Empezó a leer en voz alta, y su tono de voz fue pasando gradualmente de la curiosidad a la incredulidad, y de ahí a la pura y simple desesperación. No pedían «material escolar». No, esa era una terminología obsoleta, propia de una pedagogía opresora. Pedían «herramientas para el autodescubrimiento y la expresión sinérgica del yo interior».
“A ver, para Carla, segundo de primaria”, carraspeó Sandra, como si se preparara para leer un veredicto. “Un cuaderno de tapa flexible, sin espiral, para fomentar la escritura no lineal…”. Hizo una pausa. “¿Escritura no lineal? ¿Qué coño es eso? ¿Va a empezar a escribir de abajo a arriba?”. Continuó: “…de papel de fibra de bambú, color verde aguacate emocional”. Se me quedó mirando. “Javier, ¿tú sabes qué es el verde aguacate emocional? ¿Es el que se pone pocho enseguida?”.
Yo me encogí de hombros, todavía luchando con un tornillo sueco que parecía tener voluntad propia. La lista seguía. Para Leo, que entraba en quinto, la cosa se ponía aún más esotérica.
“Una caja de doce lápices de colores con denominación de origen certificada, que represente una paleta cromática diversa y no jerárquica”. Sandra levantó la vista del papel, con los ojos inyectados en sangre. “¡¿Paleta cromática no jerárquica?! ¿Significa eso que el color carne ya no puede mirar por encima del hombro al color marrón? ¿Qué cojones fuman en las reuniones del claustro?”.
Pero la joya de la corona, el punto que demostraba que el sistema educativo había traspasado definitivamente la frontera de la parodia, era la sección de «material desaconsejado».
“Se desaconseja”, leyó Sandra, con una voz temblorosa por la ira contenida, “el uso de compases con punta metálica, por ser un elemento generador de ansiedad debido a su precisión unívoca”. Hizo una pausa para respirar. “¡Precisión unívoca! ¡Claro, no vaya a ser que el niño dibuje un círculo perfecto y eso le cree un trauma por exceso de definición! ¡Es mejor que haga un churro con forma de patata y se sienta realizado!”. Siguió: “También se desaconsejan las tijeras con punta, ya que no promueven la resolución colaborativa de conflictos con el papel”.

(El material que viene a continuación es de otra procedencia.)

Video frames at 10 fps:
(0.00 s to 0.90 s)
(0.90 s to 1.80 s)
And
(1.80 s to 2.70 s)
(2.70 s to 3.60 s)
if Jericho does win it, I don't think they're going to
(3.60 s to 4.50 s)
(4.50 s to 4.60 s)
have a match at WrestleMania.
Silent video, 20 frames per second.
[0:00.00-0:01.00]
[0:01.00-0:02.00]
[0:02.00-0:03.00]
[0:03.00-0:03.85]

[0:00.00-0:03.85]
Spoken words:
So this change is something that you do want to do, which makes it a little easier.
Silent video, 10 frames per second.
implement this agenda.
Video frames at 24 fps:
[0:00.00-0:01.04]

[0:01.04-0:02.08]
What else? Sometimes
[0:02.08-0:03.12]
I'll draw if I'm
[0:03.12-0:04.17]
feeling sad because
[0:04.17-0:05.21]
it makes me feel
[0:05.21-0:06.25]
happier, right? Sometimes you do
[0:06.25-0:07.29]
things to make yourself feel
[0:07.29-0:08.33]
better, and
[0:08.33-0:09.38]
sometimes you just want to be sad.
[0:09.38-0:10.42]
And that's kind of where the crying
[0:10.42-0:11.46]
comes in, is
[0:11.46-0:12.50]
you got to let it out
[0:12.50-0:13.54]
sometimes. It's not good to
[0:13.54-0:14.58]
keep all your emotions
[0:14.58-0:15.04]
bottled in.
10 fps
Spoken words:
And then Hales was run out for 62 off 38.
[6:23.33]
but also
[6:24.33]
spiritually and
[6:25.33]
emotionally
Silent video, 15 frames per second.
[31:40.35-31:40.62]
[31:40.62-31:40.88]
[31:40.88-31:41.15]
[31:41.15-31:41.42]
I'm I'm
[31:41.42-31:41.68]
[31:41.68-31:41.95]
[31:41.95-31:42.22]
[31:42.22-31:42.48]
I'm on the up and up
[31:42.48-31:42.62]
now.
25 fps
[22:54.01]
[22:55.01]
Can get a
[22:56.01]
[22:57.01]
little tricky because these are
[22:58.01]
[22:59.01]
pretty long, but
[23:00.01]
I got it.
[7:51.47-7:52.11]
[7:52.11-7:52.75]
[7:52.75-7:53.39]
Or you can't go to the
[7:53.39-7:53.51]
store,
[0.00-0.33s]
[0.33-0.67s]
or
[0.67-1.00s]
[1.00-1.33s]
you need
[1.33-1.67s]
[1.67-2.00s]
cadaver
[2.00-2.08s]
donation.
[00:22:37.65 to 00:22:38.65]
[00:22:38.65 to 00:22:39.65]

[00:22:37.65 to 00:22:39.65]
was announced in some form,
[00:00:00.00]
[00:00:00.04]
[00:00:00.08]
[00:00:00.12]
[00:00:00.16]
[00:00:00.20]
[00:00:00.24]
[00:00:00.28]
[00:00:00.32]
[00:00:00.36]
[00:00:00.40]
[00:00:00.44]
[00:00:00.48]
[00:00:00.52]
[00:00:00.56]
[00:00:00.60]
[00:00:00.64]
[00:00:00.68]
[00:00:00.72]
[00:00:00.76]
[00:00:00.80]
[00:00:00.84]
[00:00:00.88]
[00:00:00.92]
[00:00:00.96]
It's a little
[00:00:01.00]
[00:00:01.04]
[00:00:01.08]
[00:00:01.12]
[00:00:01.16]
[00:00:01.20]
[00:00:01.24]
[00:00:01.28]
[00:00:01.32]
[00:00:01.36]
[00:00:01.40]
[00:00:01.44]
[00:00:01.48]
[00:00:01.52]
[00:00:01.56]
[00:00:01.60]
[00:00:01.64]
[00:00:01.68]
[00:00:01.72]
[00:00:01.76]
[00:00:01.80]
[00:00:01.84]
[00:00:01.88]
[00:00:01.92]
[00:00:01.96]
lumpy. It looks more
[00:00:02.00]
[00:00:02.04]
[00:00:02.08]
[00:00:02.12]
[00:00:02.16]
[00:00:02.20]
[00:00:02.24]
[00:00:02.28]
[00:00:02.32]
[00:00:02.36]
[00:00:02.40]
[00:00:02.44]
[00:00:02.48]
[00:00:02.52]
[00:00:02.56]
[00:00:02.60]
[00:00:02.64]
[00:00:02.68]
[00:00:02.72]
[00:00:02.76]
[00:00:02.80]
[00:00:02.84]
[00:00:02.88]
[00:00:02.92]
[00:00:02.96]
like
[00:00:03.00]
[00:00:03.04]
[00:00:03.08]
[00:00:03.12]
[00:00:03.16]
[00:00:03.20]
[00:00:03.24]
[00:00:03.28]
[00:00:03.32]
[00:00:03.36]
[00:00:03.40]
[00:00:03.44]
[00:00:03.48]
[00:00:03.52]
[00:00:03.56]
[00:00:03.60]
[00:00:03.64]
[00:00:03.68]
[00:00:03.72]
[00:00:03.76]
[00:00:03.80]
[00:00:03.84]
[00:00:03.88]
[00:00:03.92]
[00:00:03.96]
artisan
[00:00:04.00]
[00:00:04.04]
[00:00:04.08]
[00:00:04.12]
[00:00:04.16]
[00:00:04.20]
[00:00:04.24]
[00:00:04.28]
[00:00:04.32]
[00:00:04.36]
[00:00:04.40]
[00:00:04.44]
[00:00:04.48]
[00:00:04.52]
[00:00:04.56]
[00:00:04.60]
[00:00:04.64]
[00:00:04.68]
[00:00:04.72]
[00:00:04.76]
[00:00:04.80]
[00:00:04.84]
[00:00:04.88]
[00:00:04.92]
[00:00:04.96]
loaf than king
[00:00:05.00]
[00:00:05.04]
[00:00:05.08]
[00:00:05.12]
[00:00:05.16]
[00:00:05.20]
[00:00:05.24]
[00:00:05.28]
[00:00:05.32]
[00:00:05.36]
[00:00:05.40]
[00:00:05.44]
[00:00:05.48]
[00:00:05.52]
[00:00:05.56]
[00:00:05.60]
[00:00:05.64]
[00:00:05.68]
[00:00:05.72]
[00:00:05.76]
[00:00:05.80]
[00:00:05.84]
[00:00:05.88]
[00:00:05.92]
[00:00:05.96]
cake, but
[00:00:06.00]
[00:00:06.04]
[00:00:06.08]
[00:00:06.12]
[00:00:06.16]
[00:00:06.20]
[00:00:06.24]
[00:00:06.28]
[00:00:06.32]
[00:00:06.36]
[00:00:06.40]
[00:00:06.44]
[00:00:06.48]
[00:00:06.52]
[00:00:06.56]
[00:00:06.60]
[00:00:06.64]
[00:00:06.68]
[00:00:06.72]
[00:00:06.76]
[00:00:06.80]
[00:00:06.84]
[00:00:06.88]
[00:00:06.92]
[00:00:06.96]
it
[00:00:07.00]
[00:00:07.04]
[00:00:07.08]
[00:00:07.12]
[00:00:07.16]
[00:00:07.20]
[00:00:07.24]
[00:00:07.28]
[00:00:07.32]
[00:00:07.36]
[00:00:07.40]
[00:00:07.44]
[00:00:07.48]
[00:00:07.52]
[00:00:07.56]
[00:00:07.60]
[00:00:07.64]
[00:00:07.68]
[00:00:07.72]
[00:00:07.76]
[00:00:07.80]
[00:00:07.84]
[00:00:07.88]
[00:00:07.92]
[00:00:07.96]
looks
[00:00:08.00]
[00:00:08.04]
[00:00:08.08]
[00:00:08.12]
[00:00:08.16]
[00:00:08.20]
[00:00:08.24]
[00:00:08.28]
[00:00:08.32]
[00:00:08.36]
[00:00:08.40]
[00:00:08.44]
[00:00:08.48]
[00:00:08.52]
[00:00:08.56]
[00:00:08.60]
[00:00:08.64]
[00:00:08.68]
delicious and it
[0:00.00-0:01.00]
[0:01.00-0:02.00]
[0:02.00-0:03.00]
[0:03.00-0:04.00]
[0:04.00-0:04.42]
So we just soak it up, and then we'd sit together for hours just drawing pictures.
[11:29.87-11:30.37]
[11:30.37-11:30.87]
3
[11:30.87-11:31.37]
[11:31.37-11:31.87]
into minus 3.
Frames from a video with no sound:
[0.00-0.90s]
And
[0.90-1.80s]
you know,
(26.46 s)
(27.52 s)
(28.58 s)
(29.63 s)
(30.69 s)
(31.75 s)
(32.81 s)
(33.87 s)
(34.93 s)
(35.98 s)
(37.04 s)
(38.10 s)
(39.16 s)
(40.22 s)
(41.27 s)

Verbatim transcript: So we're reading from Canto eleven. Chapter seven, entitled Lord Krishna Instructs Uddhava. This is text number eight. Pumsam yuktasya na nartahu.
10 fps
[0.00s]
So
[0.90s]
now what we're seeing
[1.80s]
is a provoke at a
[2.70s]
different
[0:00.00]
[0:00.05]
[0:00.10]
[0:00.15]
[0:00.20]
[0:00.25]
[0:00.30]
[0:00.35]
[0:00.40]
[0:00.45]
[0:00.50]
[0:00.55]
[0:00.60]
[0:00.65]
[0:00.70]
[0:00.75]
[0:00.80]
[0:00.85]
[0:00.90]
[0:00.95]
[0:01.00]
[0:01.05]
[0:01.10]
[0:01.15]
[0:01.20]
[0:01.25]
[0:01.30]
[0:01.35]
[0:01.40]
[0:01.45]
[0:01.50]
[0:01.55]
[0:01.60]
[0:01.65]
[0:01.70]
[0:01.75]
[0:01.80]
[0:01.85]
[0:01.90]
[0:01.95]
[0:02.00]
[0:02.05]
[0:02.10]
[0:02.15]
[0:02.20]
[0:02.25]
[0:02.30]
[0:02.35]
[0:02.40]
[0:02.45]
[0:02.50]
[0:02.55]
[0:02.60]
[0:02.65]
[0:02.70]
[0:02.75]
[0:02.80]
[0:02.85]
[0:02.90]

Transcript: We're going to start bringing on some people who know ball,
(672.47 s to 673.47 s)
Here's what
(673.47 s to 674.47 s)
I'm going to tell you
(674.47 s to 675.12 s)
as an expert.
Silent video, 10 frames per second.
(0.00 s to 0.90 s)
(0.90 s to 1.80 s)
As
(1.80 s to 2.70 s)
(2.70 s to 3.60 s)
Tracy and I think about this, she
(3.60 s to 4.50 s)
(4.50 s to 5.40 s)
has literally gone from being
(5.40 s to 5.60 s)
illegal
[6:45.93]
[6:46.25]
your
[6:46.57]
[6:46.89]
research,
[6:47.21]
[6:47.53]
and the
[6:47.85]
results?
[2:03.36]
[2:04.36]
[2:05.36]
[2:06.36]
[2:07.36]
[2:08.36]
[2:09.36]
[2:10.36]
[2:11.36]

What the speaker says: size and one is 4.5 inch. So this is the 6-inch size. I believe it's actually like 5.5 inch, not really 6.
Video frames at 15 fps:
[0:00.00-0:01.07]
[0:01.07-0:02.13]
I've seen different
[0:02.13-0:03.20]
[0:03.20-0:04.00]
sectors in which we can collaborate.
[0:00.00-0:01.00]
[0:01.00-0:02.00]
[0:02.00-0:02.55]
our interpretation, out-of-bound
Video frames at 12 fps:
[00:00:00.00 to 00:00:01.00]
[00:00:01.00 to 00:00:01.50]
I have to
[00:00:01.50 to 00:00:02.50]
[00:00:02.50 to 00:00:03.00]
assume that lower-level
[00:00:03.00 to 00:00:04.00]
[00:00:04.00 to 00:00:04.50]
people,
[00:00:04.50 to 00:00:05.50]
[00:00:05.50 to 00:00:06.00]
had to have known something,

Me rendí. Dejé caer el destornillador. La estantería había ganado. Me acerqué a mi mujer y miré la lista por encima de su hombro. Vi el apartado de los libros de texto. El de Leo, el de Historia, que en mi época se llamaba, simple y llanamente, “Historia de España”, ahora llevaba por título un trabalenguas que parecía sacado de una tesis doctoral: «Perspectivas Narrativas del Devenir Peninsular y sus Sinergias Interculturales». Y al lado, el precio: 95€.
Miré a Sandra. Estaba pálida. Su mente, acostumbrada a la lógica de las estructuras y los planos, intentaba procesar un nivel de absurdo para el que no había sido entrenada. Le puse una mano en el hombro.
“Cariño”, le dije con la calma más aterradora que pude fingir. “El año pasado, Leo aprendió a dividir con regletas y viendo tutoriales de un señor indio en YouTube. Este año, por noventa y cinco euros, parece que le van a enseñar a cuestionar la existencia misma de los números. Estamos progresando”.